O dever da liberdade - Para o pre sidente da República - um político que deve muito à libe rdade de im prensa e de expressão -, jorn alismo bom é o que fala bem
ARTIGO - [ 27/07 ]
O dever da liberdade - http://www.cruzeirodosul.inf.br/materia.phl?editoria=44&id=205334
Carlos Alberto Di Franco
Para o pre sidente da República - um político que deve muito à libe rdade de im prensa e de expressão -, jorn alismo bom é o que fala bem
Acabo de ler o instigante livro de um colega no fascinante ofício de análise da mídia: A imprensa e o dever da liberdade, de Eugenio Bucci (Editora Contexto, São Paulo, 2009).

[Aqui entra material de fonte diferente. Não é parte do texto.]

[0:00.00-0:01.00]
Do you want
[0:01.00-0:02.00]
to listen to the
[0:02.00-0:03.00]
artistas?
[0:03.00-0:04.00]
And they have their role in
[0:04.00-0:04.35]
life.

Recomendo-o vivamente a todos os que se preocupam com a ética informativa, o papel da imprensa, a liberdade e as relações entre o jornalismo e o poder.

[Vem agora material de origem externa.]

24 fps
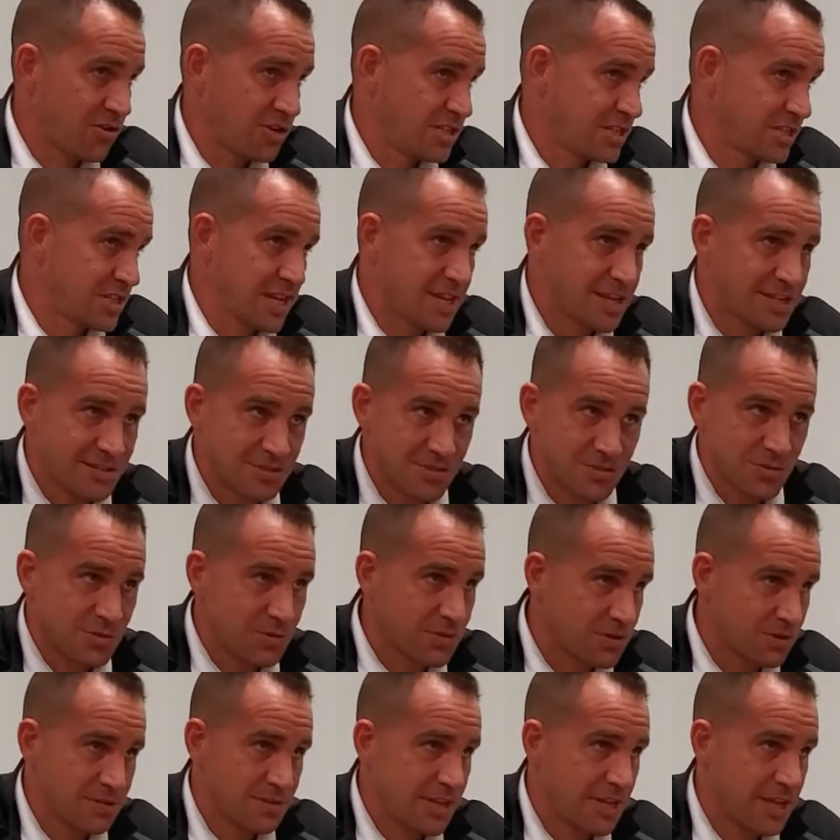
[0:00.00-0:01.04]
seconds to sort
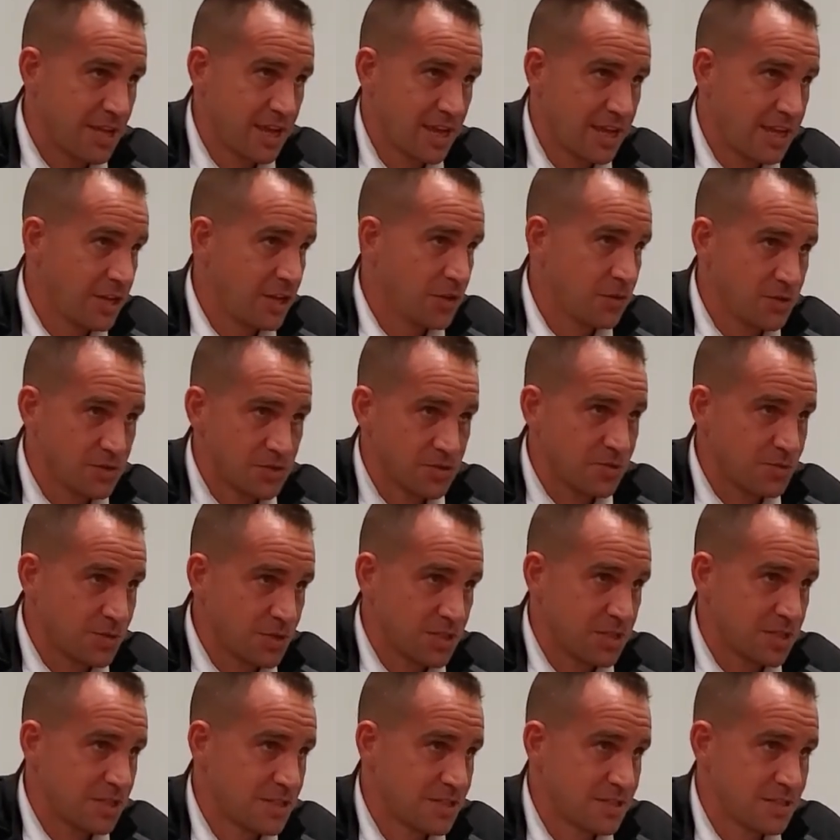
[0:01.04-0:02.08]
of say, hey, this is what
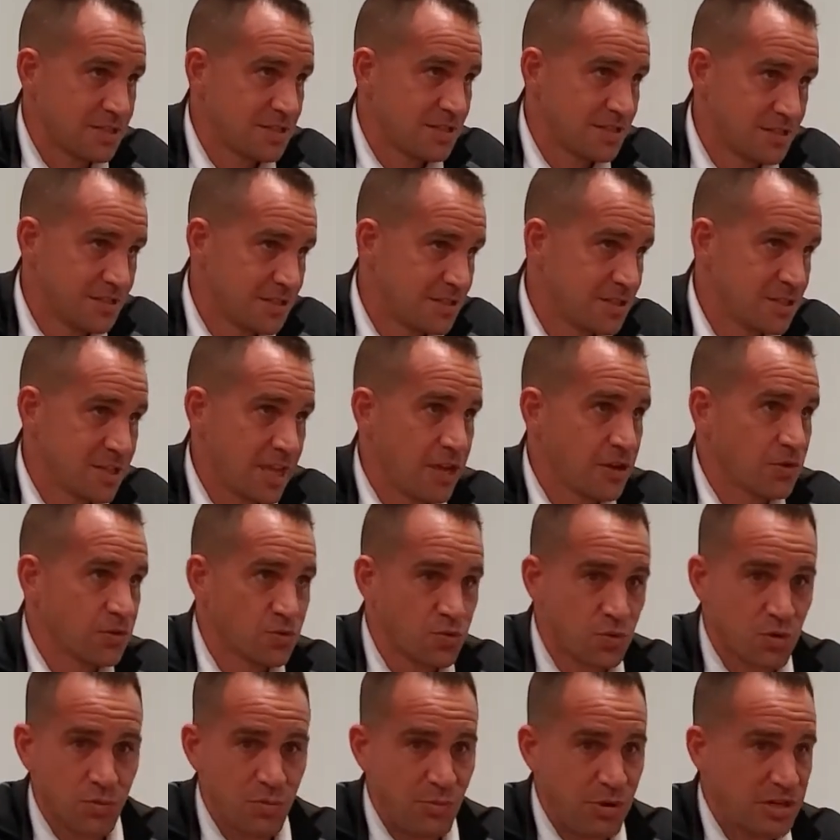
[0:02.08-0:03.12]
this scale
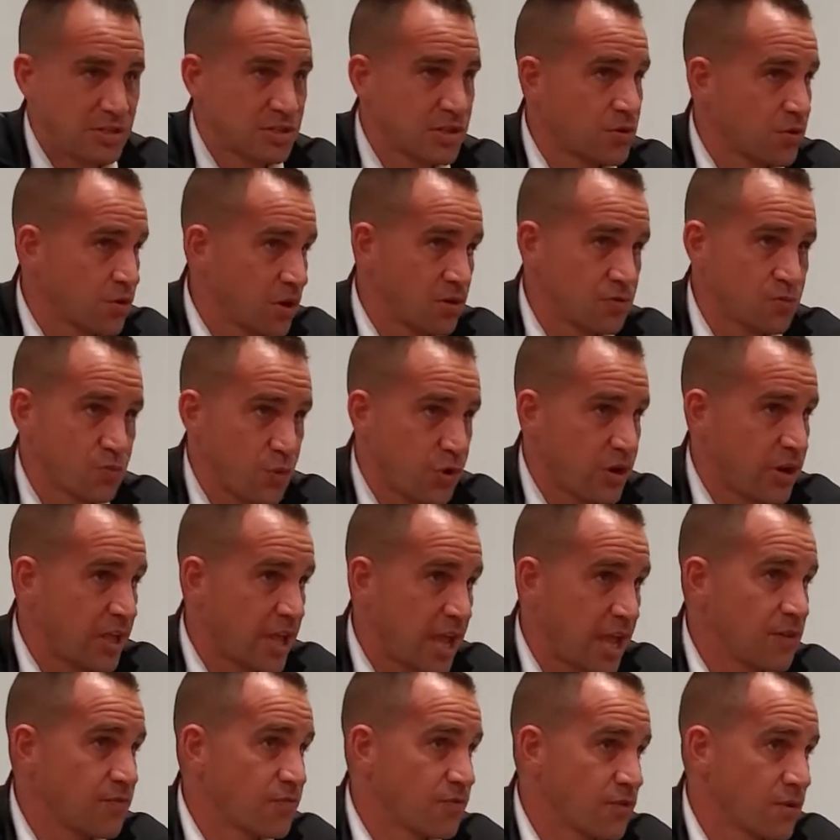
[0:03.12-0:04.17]
sort of benchmarks, where it
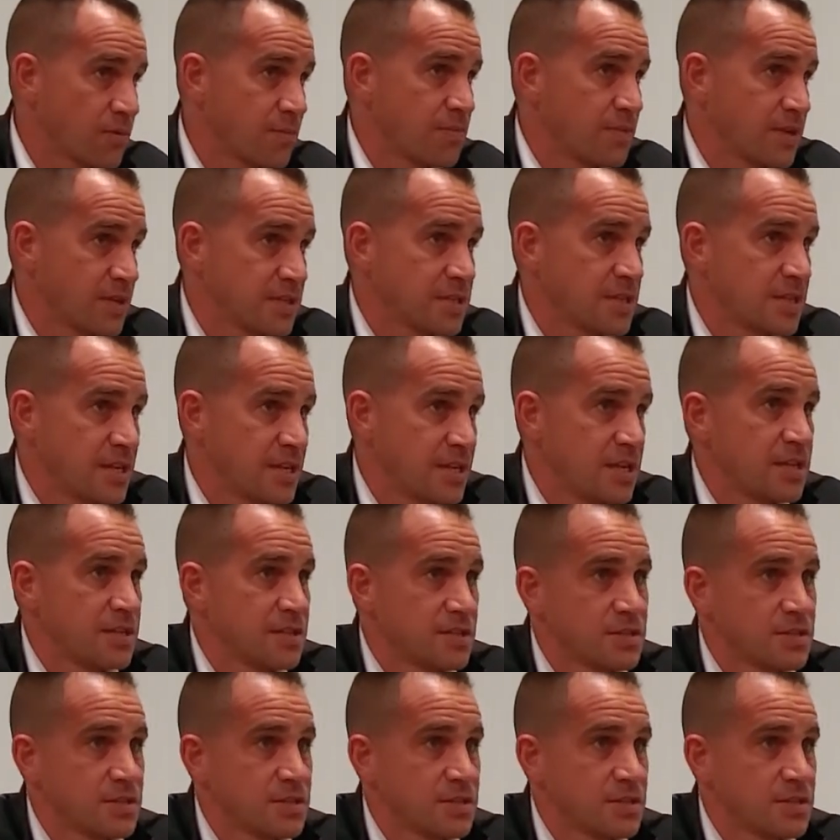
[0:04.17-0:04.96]
came from, things of that nature?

Bucci afirma, com razão, que ‘os jornalistas e os órgãos de imprensa não têm o direito de não ser livres, não têm o direito de não demarcar a sua independência a cada pergunta que fazem, a cada passo que dão, a cada palavra que escrevem.‘ ‘Os jornalistas devem recusar qualquer vínculo, direto ou indireto, com instituições, causas ou interesses comerciais que possa acarretar -ou dar a impressão de que venha a acarretar- a captura do modo como veem, relatam e se relacionam com os fatos e as ideias que estão encarregados de cobrir.‘
A independência é, de fato, regra de ouro. Mas não se confunde com o mito da neutralidade jornalística. A separação radical entre fatos e interpretações simplesmente não existe. É uma bobagem. Jornalismo não é ciência exata e jornalistas não são autômatos. Além disso, não se faz bom jornalismo sem emoção. A frieza é anti-humana e, portanto, antijornalística. A neutralidade é uma mentira, mas a isenção é uma meta a ser perseguida. Todos os dias. A imprensa honesta e desengajada tem um compromisso com a verdade. E é isso que conta. Daí decorre o dever da liberdade.

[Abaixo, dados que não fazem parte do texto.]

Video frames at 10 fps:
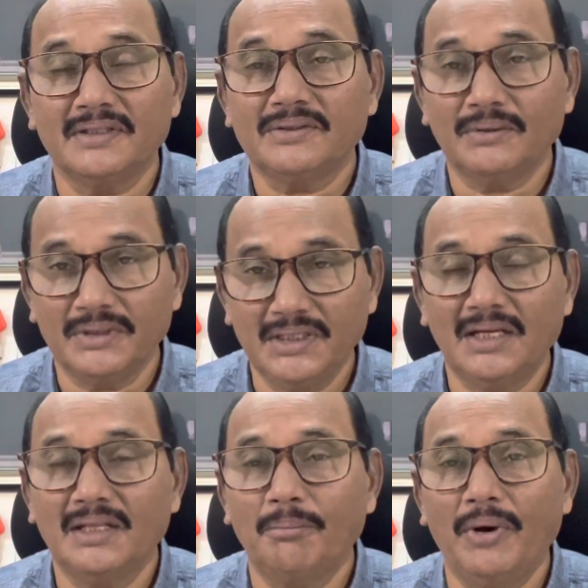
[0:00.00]
so here
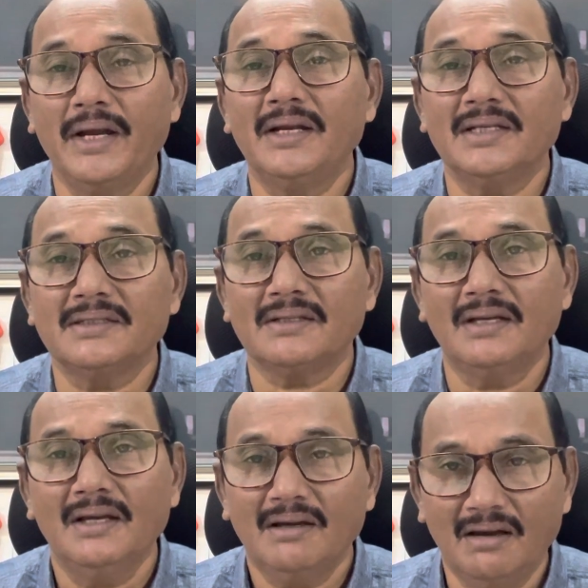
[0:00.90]
the point is,
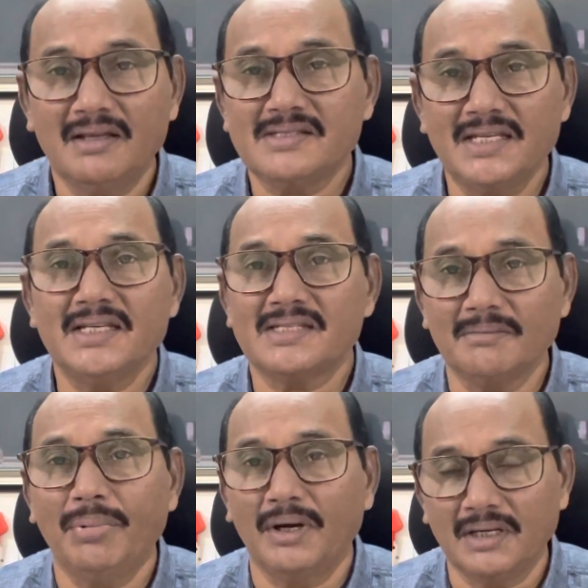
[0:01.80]
clause E is
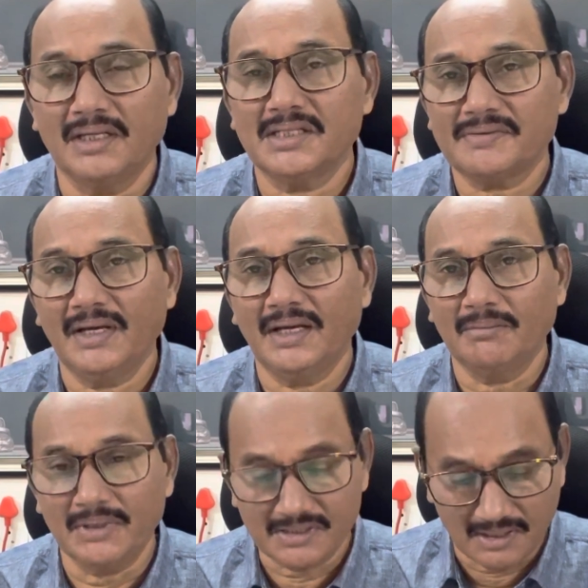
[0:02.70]
important, that's why I
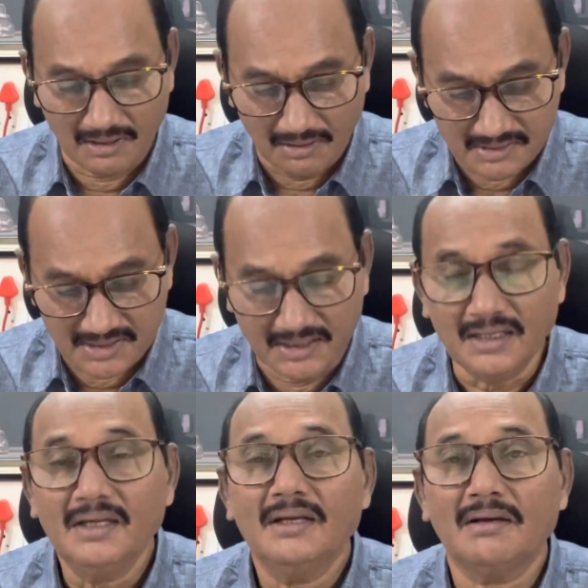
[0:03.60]
mentioned clause E.
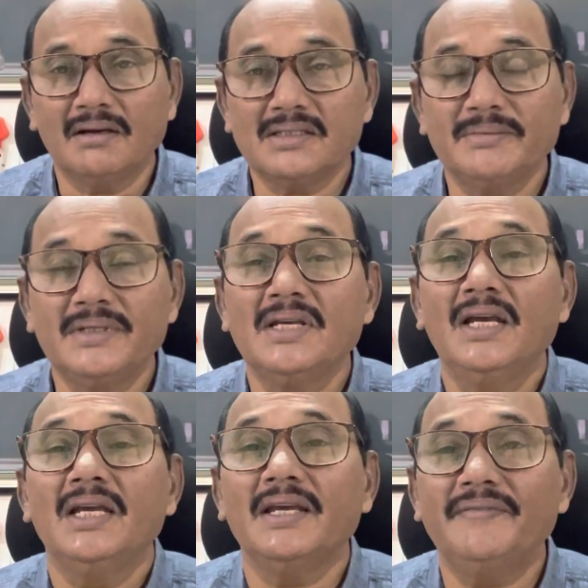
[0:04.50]
Clause E means,
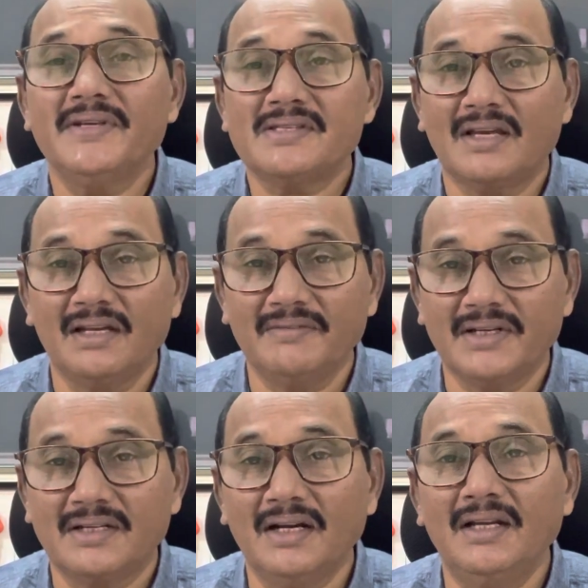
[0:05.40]
if he is
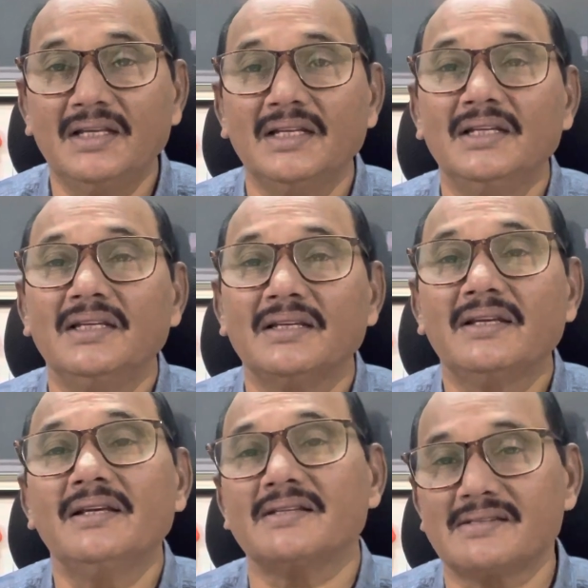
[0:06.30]
convicted in any
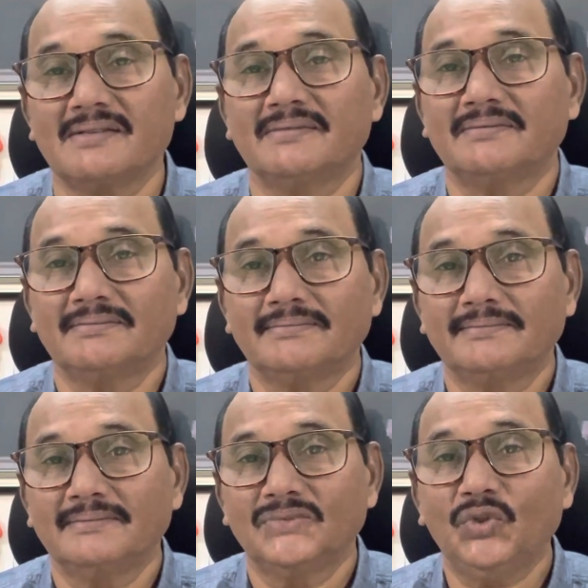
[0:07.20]
case.
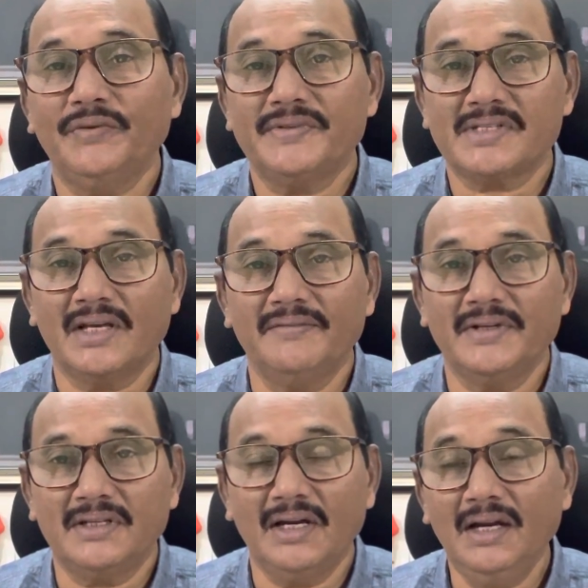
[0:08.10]
So, if he is
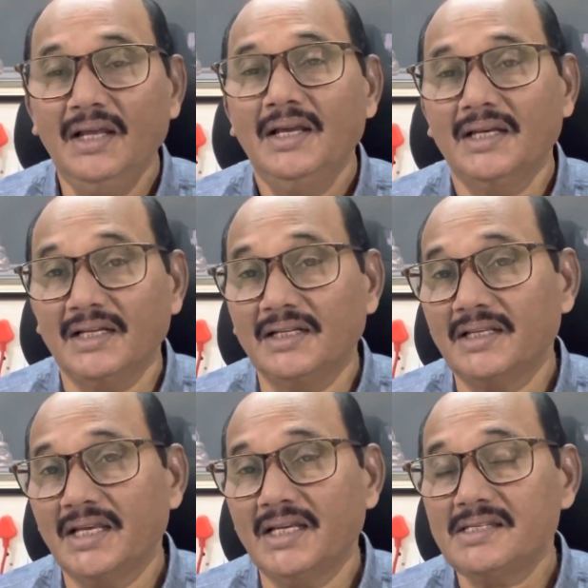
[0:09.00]
convicted in any
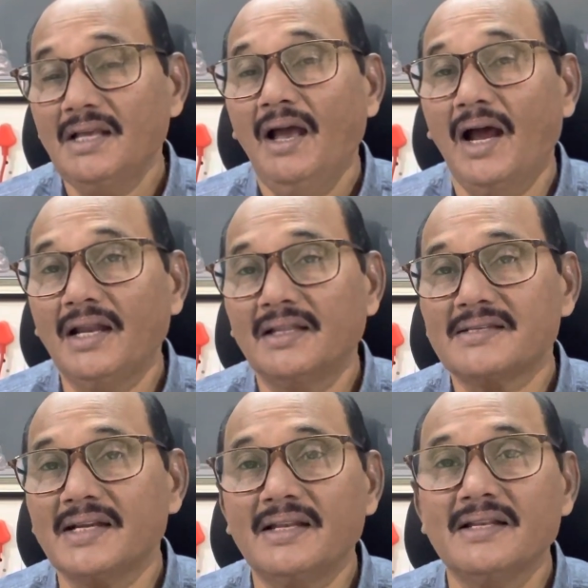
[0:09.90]
case and the
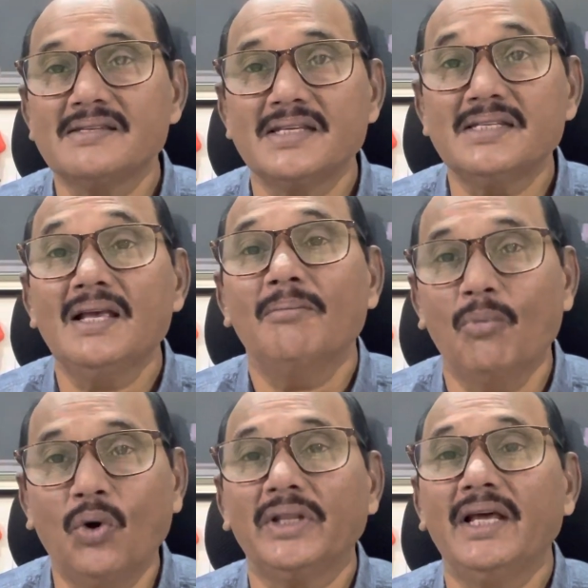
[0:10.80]
sentence is
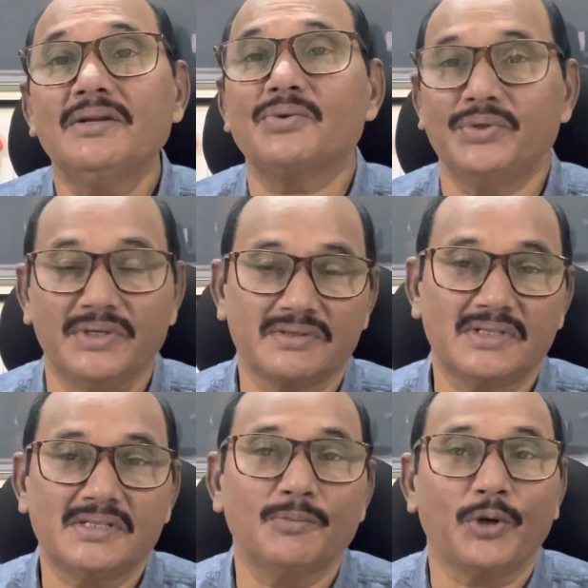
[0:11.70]
more than 2 years,
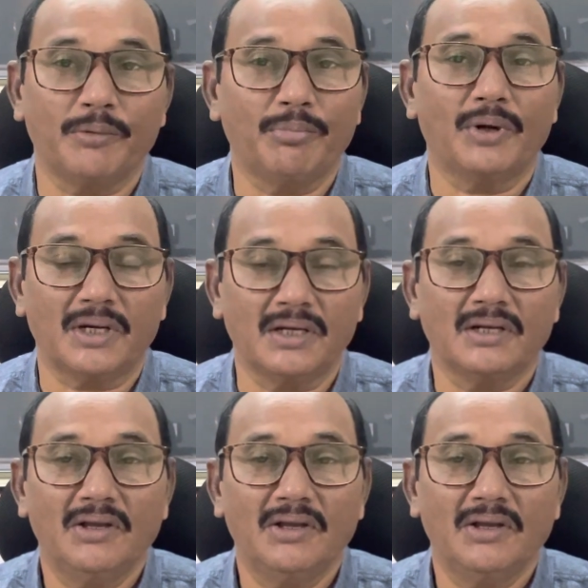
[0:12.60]
this is more important.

Mas a busca da isenção enfrenta a sabotagem da manipulação deliberada, a falta de rigor e o excesso de declarações entre aspas.
O jornalista engajado é sempre um mau repórter. Militância e jornalismo não combinam. Trata-se de uma mescla, talvez compreensível e legítima nos anos sombrios da ditadura, mas que, agora, tem a marca do atraso e o vestígio do fundamentalismo sectário.
É necessário cobrir os fatos com uma perspectiva mais profunda. Convém fugir das armadilhas do politicamente correto e do contrabando opinativo semeado pelos arautos das ideologias.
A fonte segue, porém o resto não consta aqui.